Could you set down only the lines from the one including "[00:02:55.33 to 00:02:56.37]" to the end of the records below, inclusive and exact, leaving pictures out?
+ + +
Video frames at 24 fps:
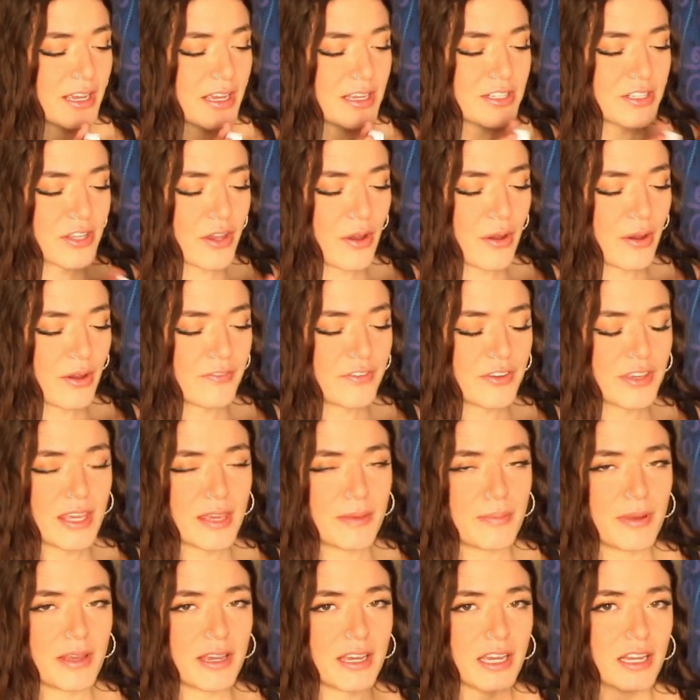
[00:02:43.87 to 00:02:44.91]
So if you
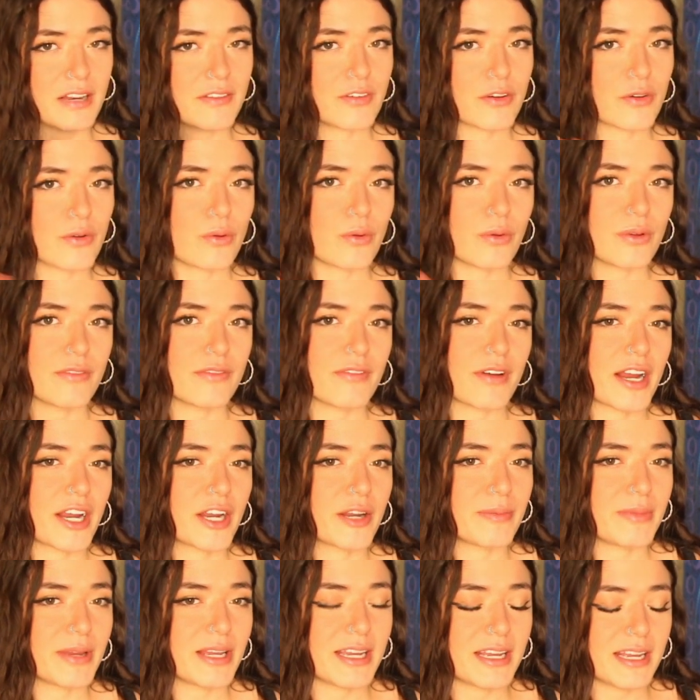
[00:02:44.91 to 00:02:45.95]
keep it kind of a cool
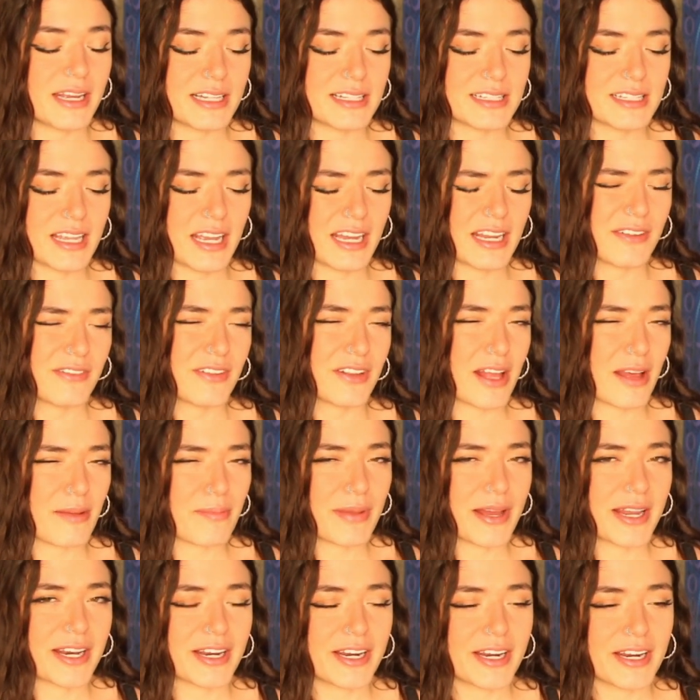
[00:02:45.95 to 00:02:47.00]
environment, it's kind of a
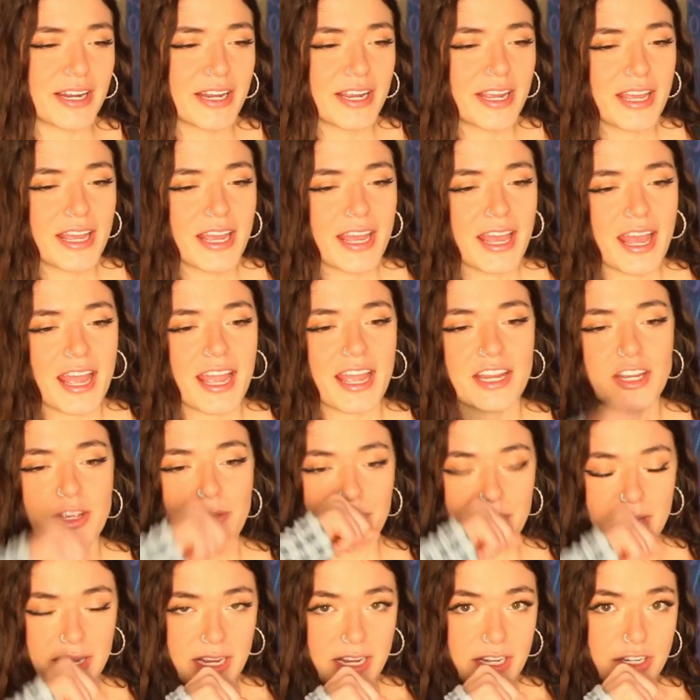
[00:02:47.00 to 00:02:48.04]
lot better. And you
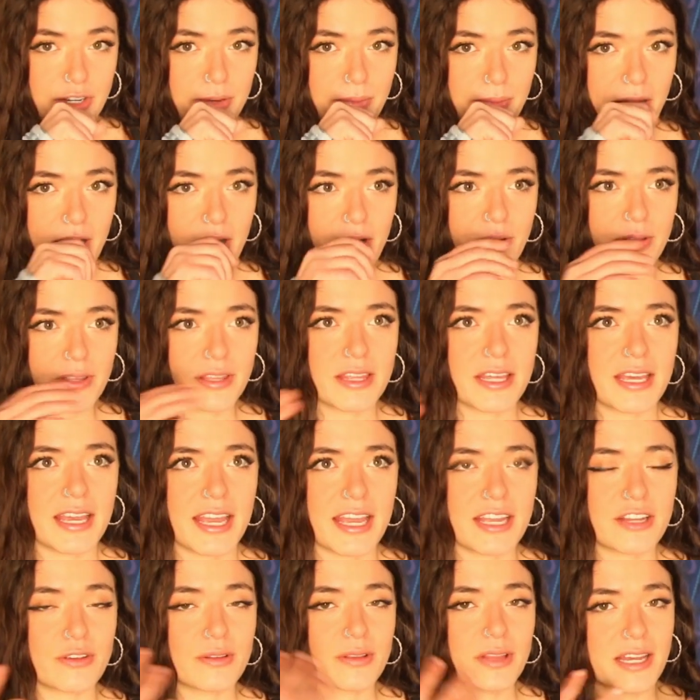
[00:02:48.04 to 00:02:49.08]
put it in your mouth
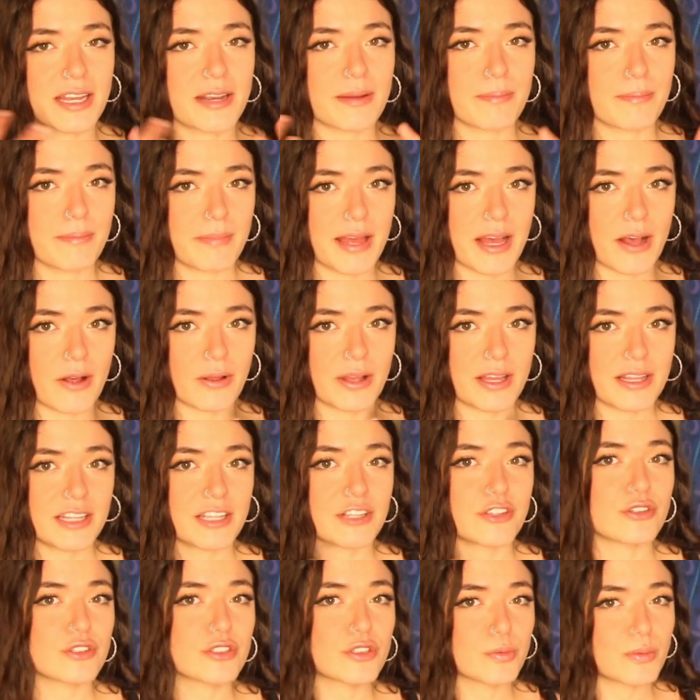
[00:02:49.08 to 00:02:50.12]
and you let it melt, and
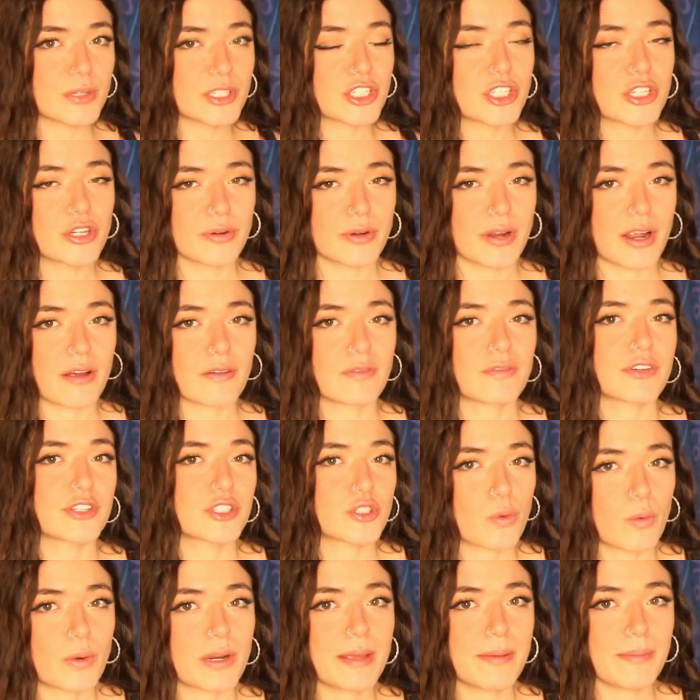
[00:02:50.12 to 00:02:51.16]
then you swish it around for
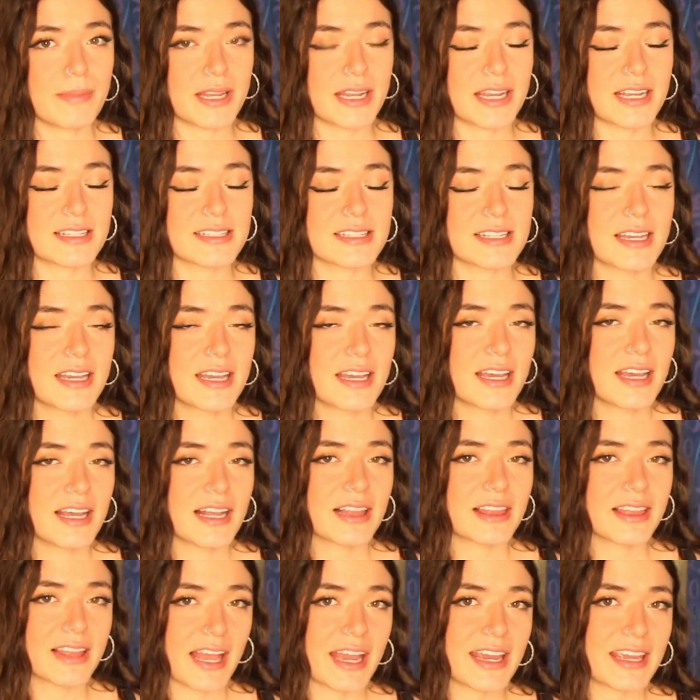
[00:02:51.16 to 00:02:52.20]
twenty minutes
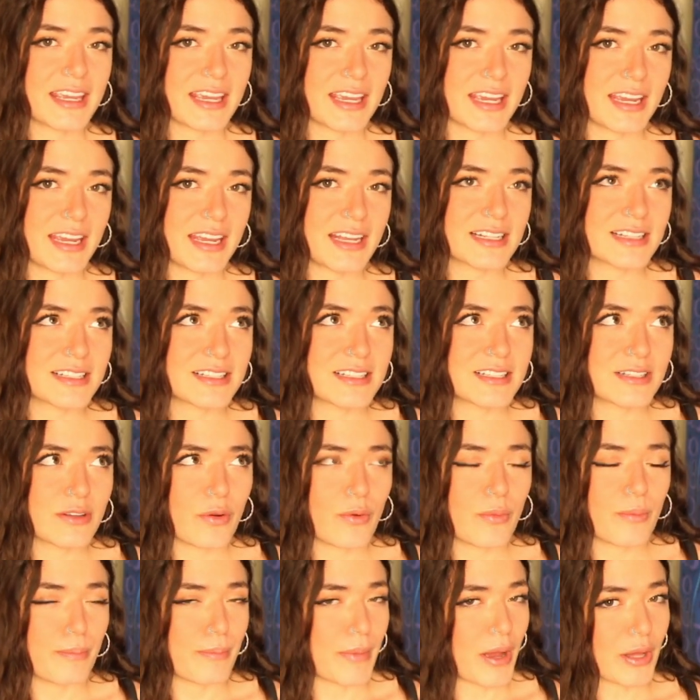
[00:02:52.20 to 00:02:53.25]
like it's
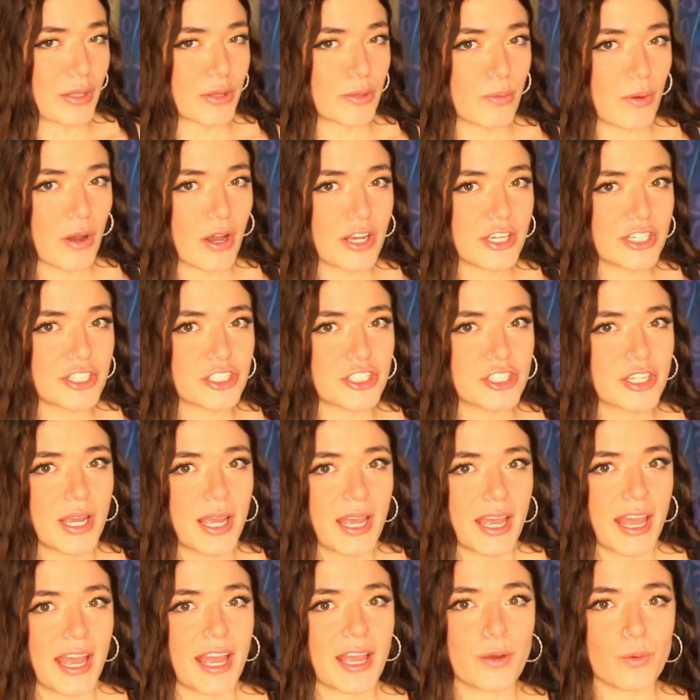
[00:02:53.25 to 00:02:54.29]
mouthwash.
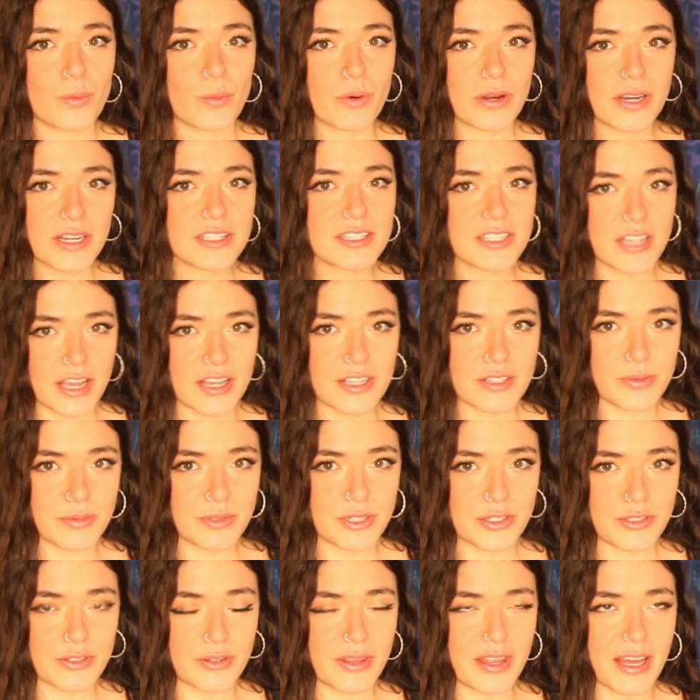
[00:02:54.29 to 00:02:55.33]
And what it does
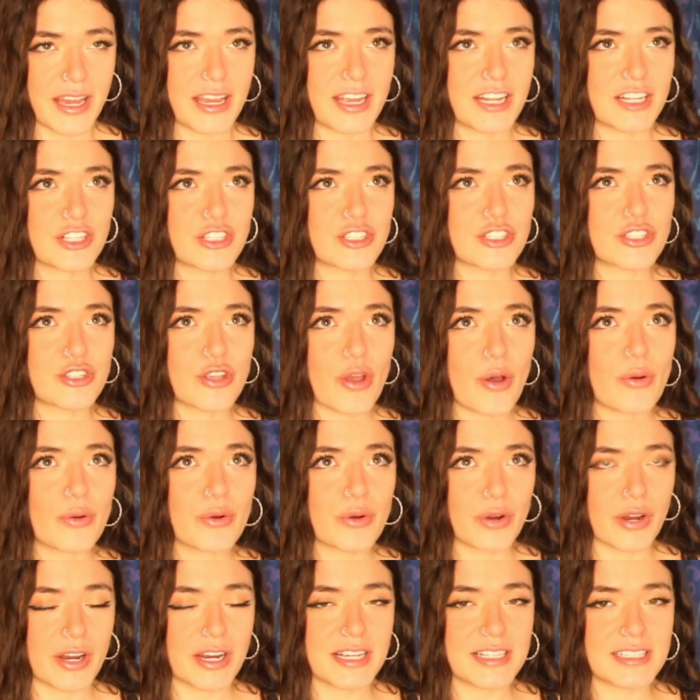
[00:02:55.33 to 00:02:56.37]
when you do that, it's so
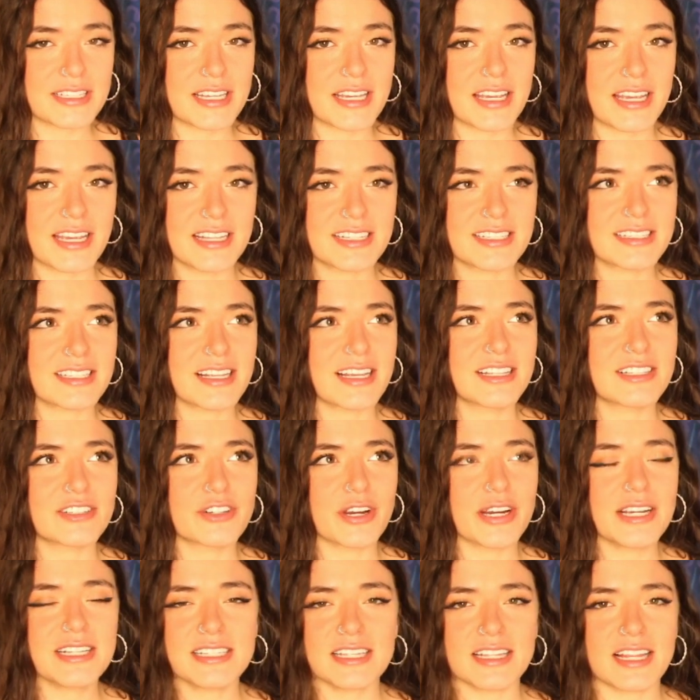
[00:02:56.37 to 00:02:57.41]
crazy. It's it's
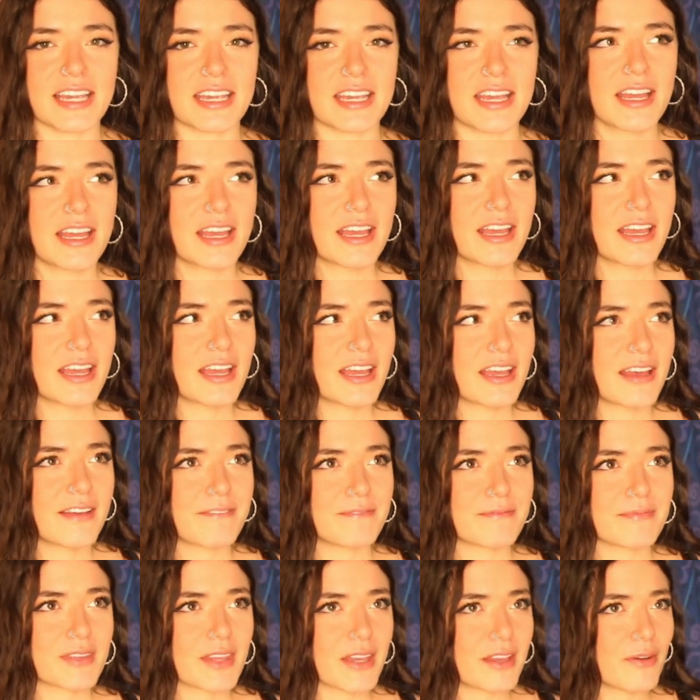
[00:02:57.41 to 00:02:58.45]
crazy. Like,
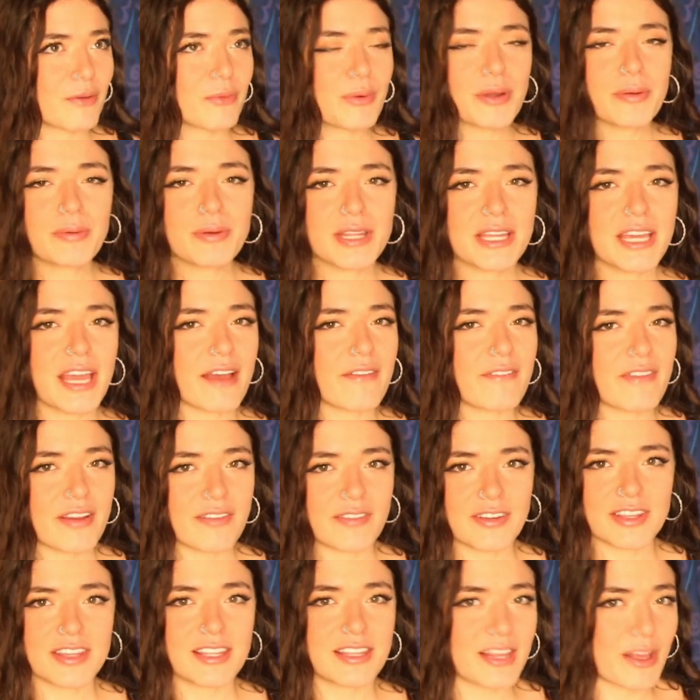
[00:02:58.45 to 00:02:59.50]
we really have
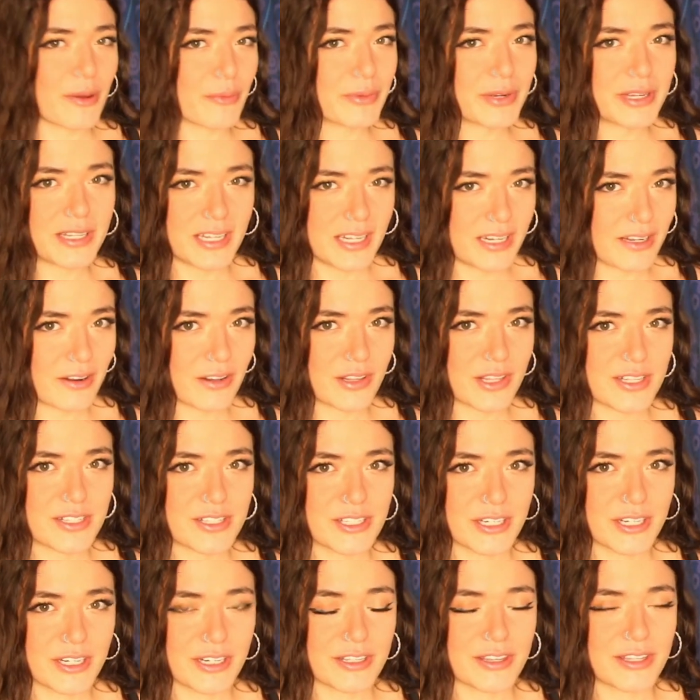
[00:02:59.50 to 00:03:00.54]
everything that we need on
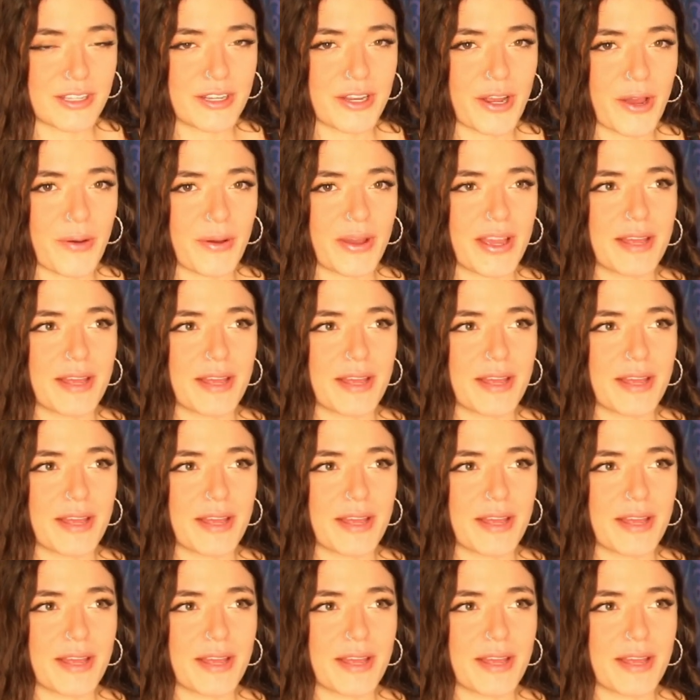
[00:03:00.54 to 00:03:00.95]
this earth, you know.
+ + +
Expected answer —
[00:02:55.33 to 00:02:56.37]
when you do that, it's so
[00:02:56.37 to 00:02:57.41]
crazy. It's it's
[00:02:57.41 to 00:02:58.45]
crazy. Like,
[00:02:58.45 to 00:02:59.50]
we really have
[00:02:59.50 to 00:03:00.54]
everything that we need on
[00:03:00.54 to 00:03:00.95]
this earth, you know.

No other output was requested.